◆ **About this task**
Give the records again word for word. Leave every picture out.

◆ **Data records**
——
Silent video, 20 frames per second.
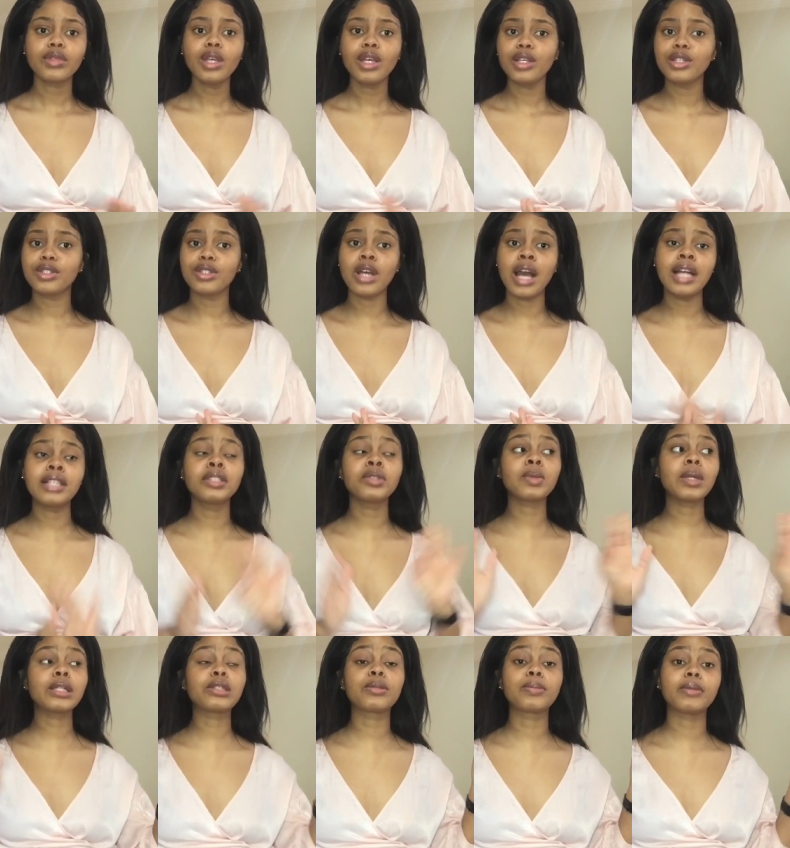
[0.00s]
so i just
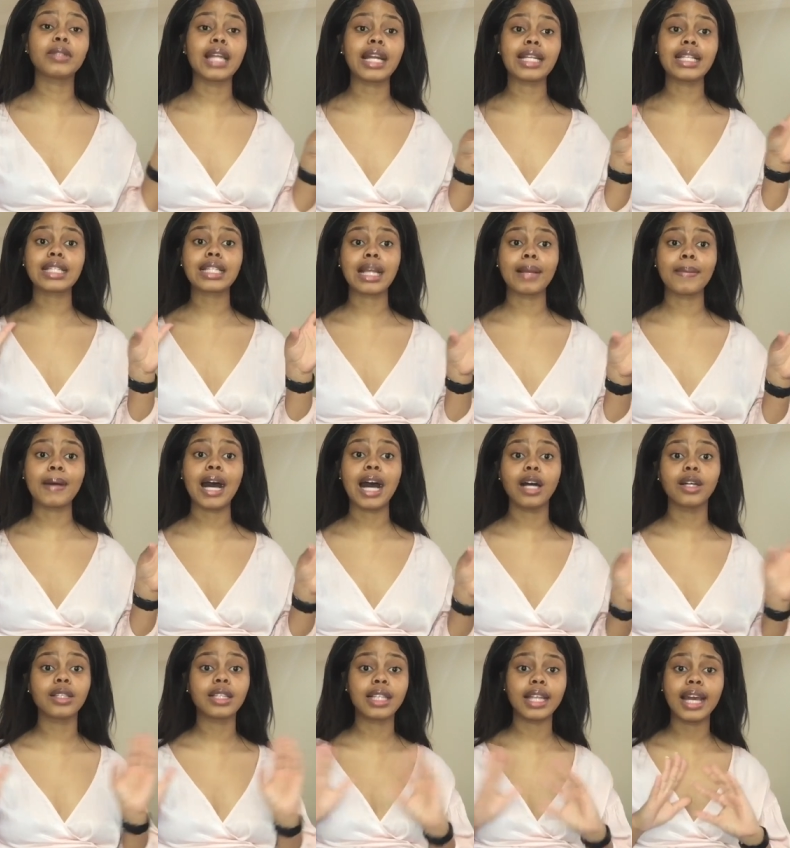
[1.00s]
wanted to put that disclaimer
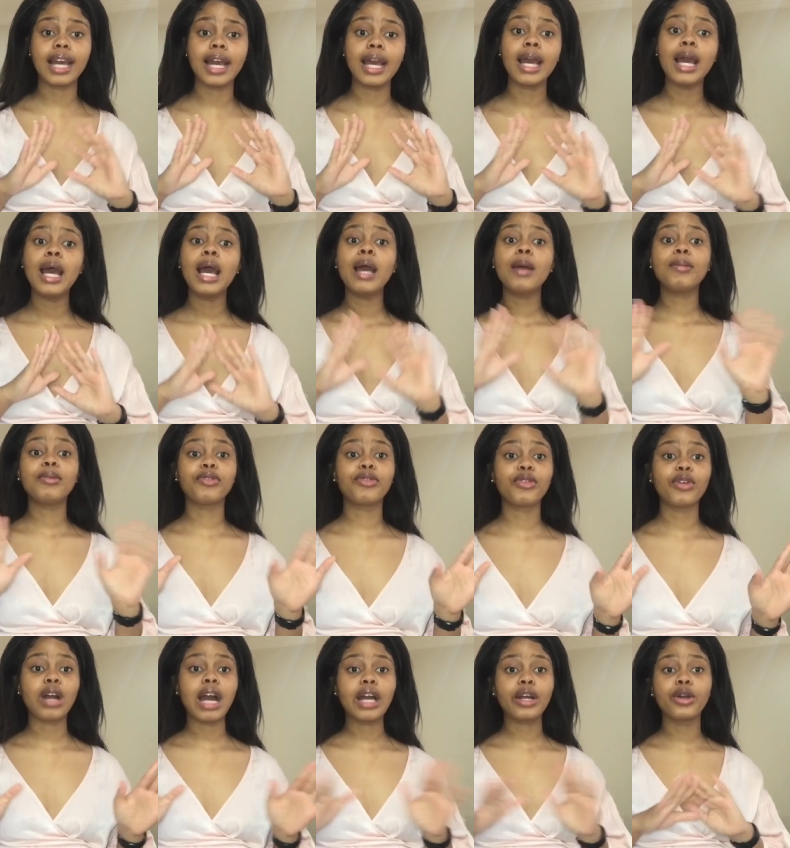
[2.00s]
out there
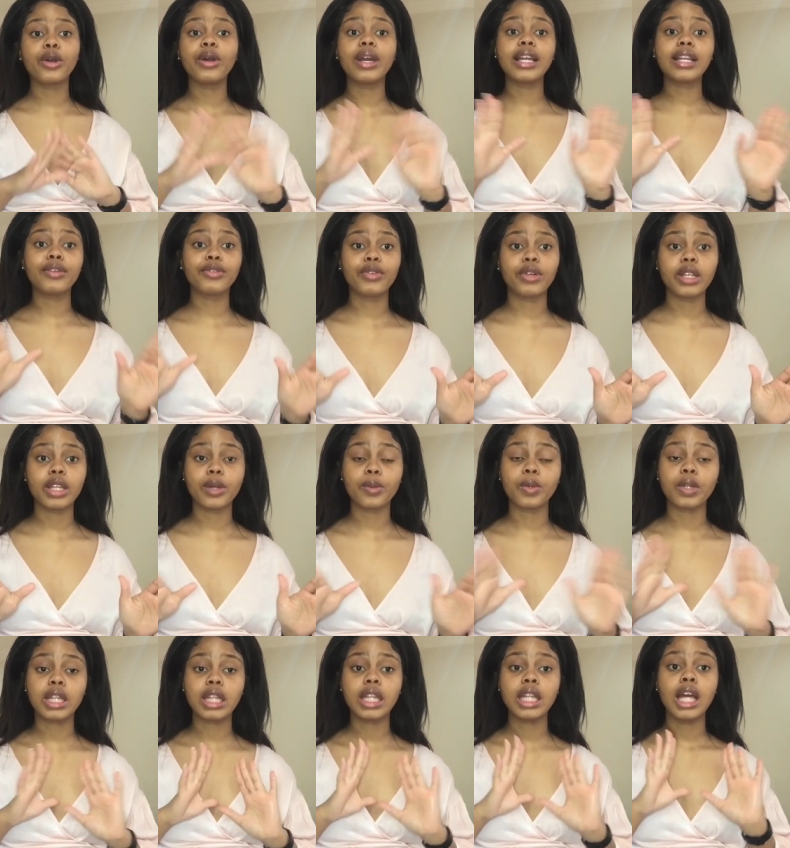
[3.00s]
before i go any further
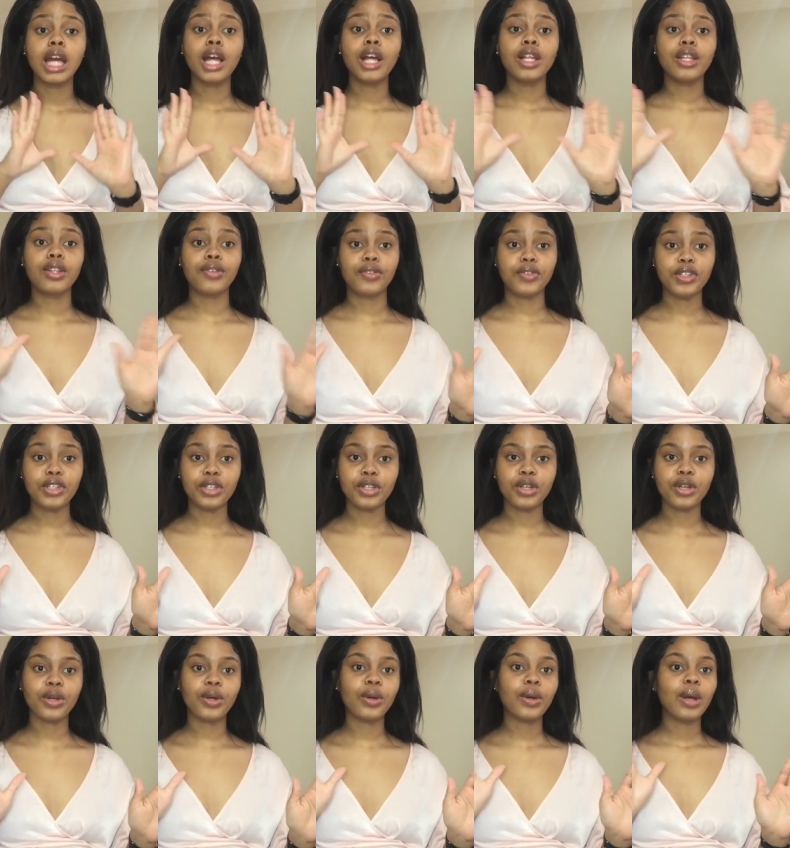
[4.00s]
with the
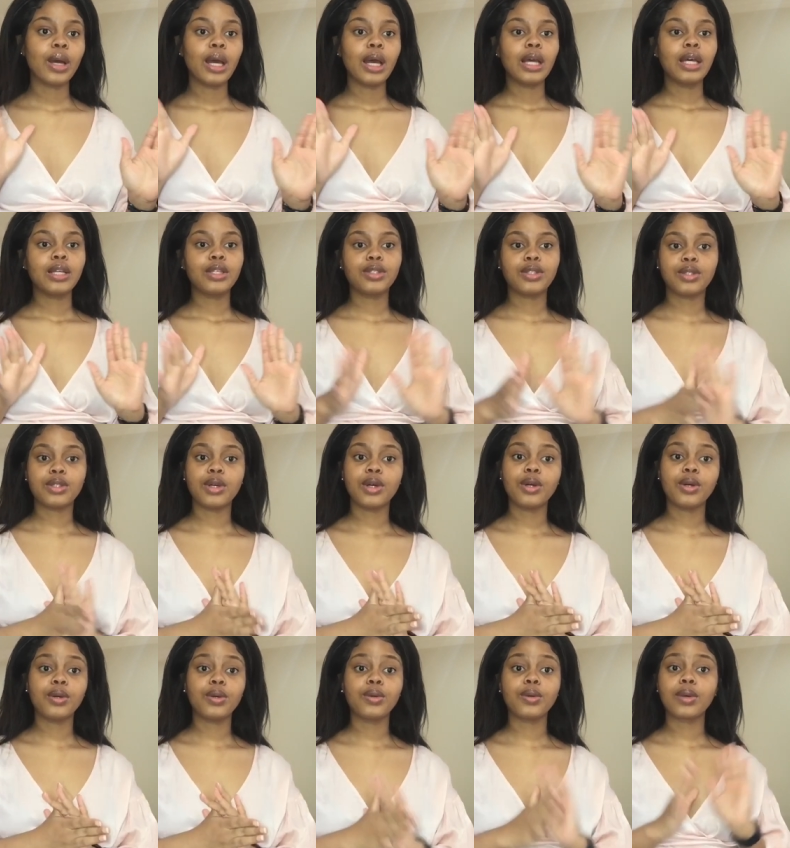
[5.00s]
video
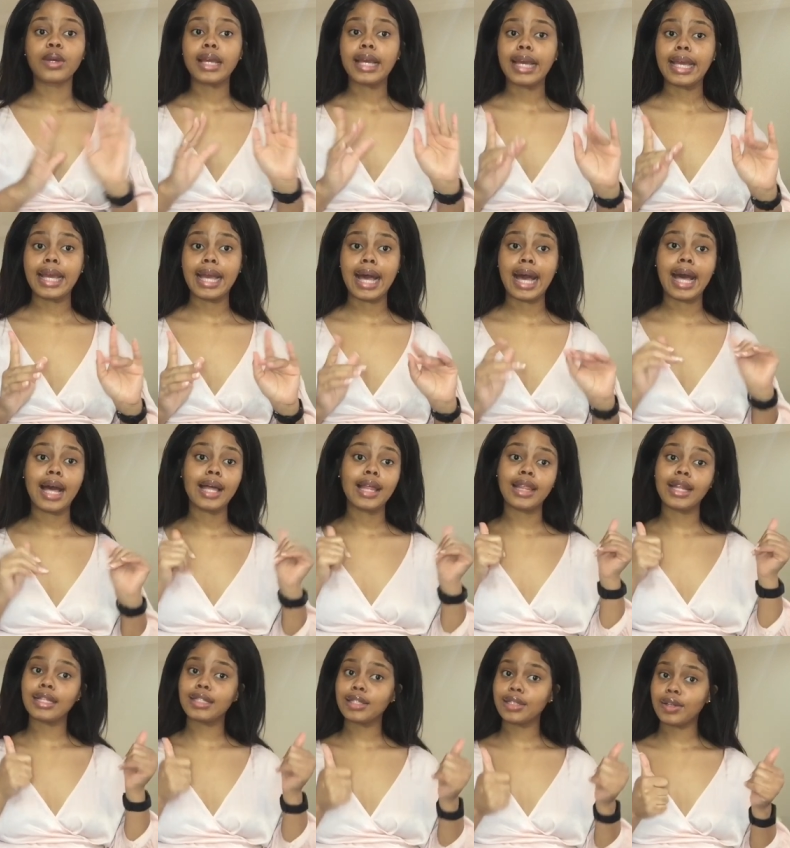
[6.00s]
so yeah
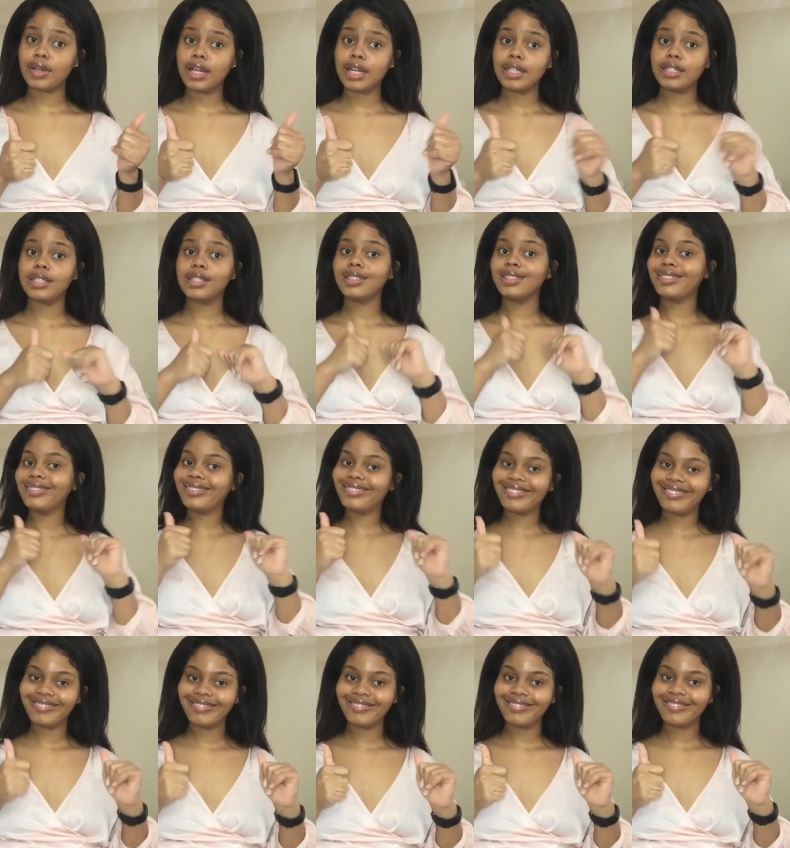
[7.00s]
that's great
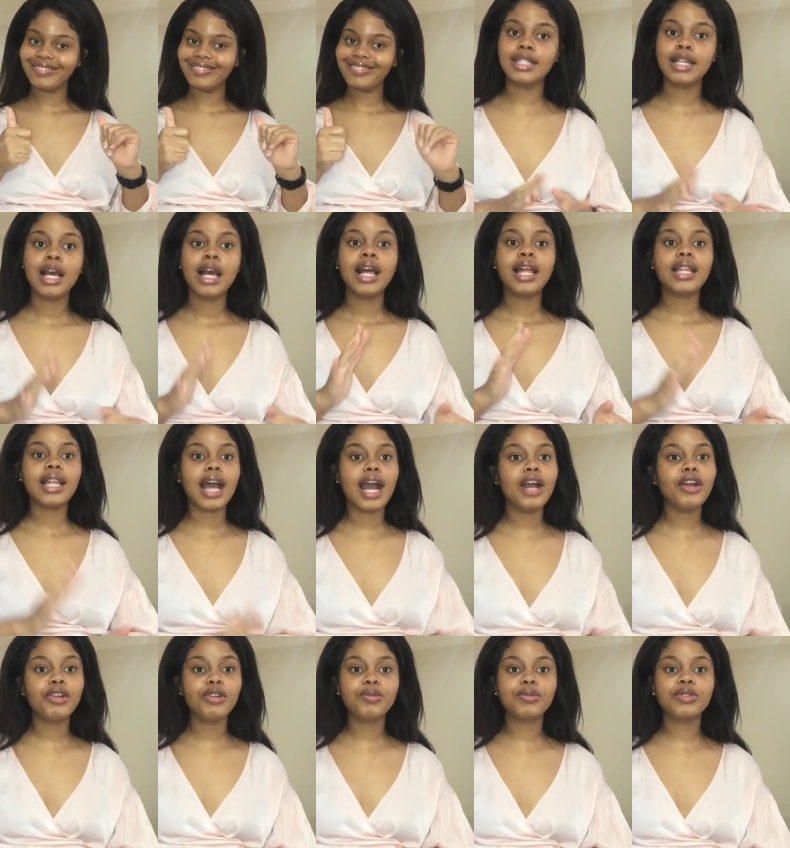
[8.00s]
the
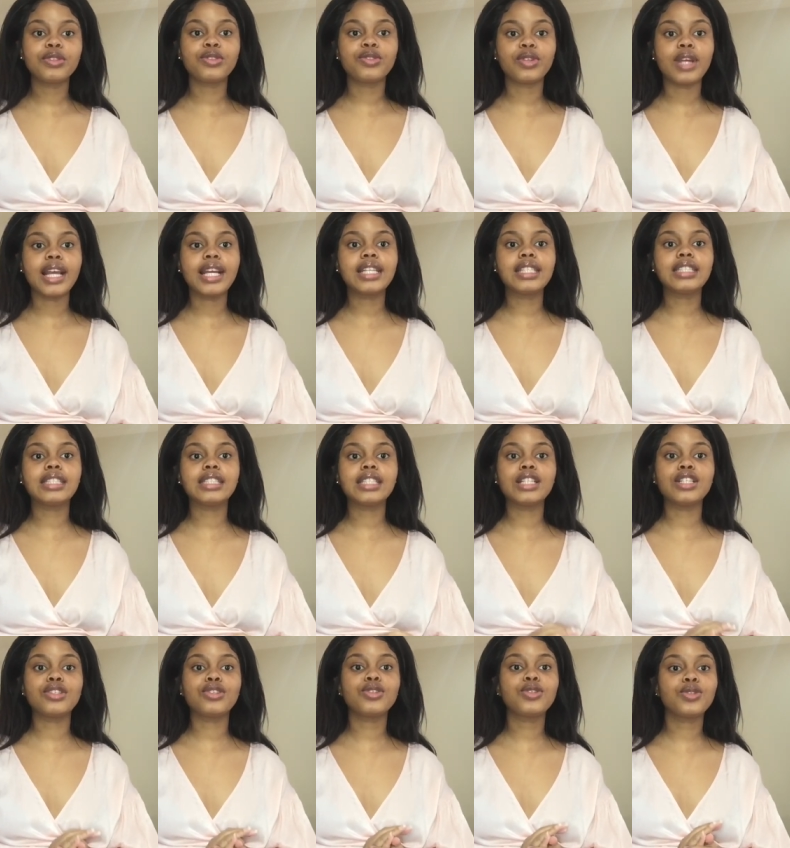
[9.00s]
Hydro Boost range
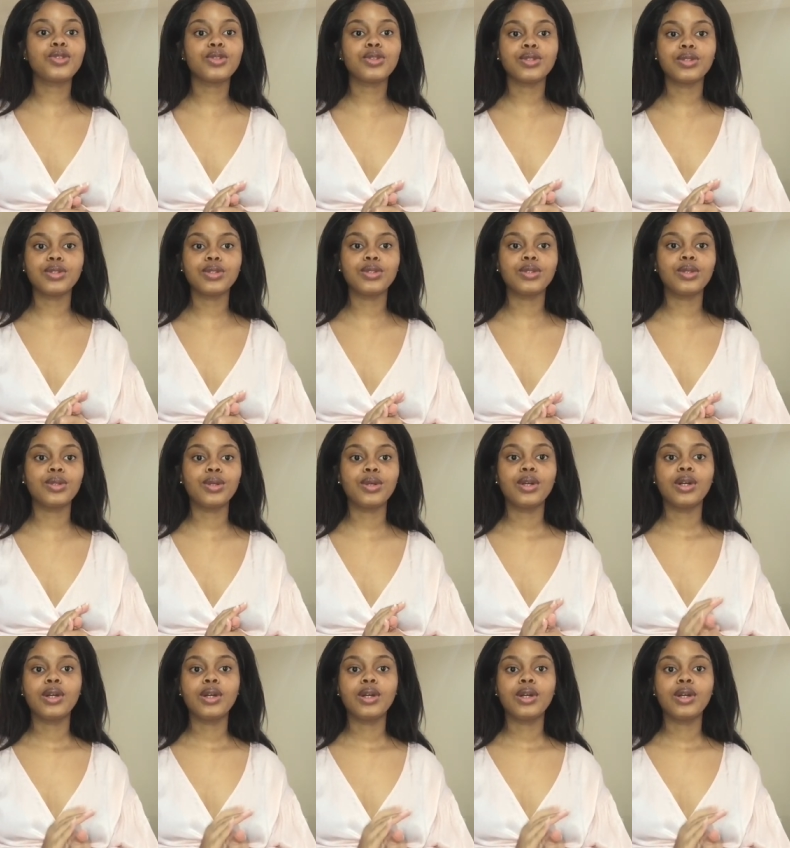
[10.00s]
is to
——
◆ **Task answer**
Silent video, 20 frames per second.
[0.00s]
so i just
[1.00s]
wanted to put that disclaimer
[2.00s]
out there
[3.00s]
before i go any further
[4.00s]
with the
[5.00s]
video
[6.00s]
so yeah
[7.00s]
that's great
[8.00s]
the
[9.00s]
Hydro Boost range
[10.00s]
is to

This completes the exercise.